Tuesday, April 08, 2008

The internet is broken

My passage of a small milestone today points to a not-so-small problem with the internet at large. That image over there isn't a joke: I really passed the 50,000-message mark in my Gmail spam box this morning. Gmail deletes spam messages after 30 days, so that means that I have received 50,000 new spam messages since March 10.

Let's look at a few stats on my spam:
  • Spam conversations in the last 30 days: 50,000
  • Other conversations in the same timeframe: 745
  • Percent of conversations that are spam: 98.53%
  • Percent of conversations that are legit: 1.47%
  • Average time between spam messages: 51.8 seconds
I should note that my email setup is a little different than most people's, since I relay mail through brucec.net before forwarding it on to Gmail. However, even with my somewhat unique configuration, 50,000 spam messages in 30 days is ridiculous!

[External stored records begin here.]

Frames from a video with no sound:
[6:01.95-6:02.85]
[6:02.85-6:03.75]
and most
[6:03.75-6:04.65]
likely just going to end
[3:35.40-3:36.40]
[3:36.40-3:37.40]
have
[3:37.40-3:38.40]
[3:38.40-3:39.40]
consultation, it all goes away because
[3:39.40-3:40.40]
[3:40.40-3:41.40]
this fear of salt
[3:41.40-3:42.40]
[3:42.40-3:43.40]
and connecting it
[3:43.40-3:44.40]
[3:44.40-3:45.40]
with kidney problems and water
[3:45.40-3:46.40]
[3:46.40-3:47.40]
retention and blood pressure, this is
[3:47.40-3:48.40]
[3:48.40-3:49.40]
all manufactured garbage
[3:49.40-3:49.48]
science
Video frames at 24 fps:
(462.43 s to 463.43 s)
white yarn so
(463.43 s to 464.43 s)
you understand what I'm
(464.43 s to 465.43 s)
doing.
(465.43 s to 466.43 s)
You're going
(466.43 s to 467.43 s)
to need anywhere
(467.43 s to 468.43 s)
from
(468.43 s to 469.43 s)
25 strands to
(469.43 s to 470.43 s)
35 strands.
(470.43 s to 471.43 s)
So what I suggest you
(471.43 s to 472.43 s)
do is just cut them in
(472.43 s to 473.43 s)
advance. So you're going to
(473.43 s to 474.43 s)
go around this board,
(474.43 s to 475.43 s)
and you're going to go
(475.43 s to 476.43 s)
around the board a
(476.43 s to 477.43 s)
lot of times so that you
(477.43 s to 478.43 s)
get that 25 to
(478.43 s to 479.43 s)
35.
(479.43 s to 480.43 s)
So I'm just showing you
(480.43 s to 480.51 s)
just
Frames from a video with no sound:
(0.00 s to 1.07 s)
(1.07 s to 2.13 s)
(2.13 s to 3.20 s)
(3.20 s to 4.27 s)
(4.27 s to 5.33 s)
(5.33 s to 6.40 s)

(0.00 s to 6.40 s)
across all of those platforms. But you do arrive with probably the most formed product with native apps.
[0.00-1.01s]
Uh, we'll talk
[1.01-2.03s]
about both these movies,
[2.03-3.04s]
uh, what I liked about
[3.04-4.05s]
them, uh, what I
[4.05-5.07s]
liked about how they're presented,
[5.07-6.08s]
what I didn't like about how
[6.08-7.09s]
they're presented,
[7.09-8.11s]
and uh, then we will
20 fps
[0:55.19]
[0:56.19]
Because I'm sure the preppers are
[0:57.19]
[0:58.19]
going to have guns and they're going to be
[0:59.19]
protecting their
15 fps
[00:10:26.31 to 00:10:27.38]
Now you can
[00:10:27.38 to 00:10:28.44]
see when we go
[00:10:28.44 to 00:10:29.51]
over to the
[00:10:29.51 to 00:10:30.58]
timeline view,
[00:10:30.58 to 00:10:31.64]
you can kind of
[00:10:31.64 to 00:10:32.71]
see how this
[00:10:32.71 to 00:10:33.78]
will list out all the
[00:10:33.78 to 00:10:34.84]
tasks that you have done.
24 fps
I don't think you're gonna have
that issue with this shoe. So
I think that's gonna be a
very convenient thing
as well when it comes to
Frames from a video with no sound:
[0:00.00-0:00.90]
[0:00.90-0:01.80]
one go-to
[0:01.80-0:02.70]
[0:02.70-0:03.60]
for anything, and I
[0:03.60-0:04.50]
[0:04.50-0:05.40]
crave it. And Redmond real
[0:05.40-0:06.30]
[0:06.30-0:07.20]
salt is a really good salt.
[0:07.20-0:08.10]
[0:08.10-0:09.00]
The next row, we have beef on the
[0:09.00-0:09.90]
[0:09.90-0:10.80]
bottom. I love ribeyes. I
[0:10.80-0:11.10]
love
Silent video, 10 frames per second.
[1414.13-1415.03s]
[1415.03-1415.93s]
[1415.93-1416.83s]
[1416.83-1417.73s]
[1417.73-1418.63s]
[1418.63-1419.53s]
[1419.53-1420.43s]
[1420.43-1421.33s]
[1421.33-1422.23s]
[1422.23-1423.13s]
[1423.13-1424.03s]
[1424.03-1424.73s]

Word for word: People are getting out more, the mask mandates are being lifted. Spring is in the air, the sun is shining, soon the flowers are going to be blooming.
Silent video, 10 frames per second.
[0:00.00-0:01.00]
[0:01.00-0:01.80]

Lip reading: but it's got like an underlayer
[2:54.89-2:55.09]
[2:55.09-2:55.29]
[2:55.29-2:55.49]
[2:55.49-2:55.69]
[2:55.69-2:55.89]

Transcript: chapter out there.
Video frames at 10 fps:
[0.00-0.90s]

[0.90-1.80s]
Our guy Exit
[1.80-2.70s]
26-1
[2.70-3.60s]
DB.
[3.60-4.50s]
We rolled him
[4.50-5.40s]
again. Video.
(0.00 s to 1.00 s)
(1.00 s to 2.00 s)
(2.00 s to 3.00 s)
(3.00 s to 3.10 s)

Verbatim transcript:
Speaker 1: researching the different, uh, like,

I'm glad that Google has such an amazing spam filtering system, or else email would be completely unusable for me. (As an aside, I'm taking a class on machine learning right now, and it's cool that Google uses advanced machine learning techniques to implement their spam filtering. All of that nerdy computer science stuff I'm learning about is quite useful in real life.)

How did we get to this point? After all, back when I started using the internet in 1995, Spam was almost unheard of; today I have received 37 spam messages since I started writing this blog post. It all boils down to two things: motives and methods.


For spammers to be successful, they need a market of people who will buy their products. If no one ever clicked on a link in a spam message, it seems pretty obvious that it wouldn't be worth it for spammers to continue. However, there is unfortunately some small, clueless proportion of the population who are in the market for "Male enhancement", "New collection of Swi$$ R0lex", or "Mic.rosoft Win.dows Vista U1timate" and think that responding to spam is a good way to get what they want. I have yet to meet one of these clueless people in real life, but they must be out there, or I wouldn't be receiving spam. It's simple economics.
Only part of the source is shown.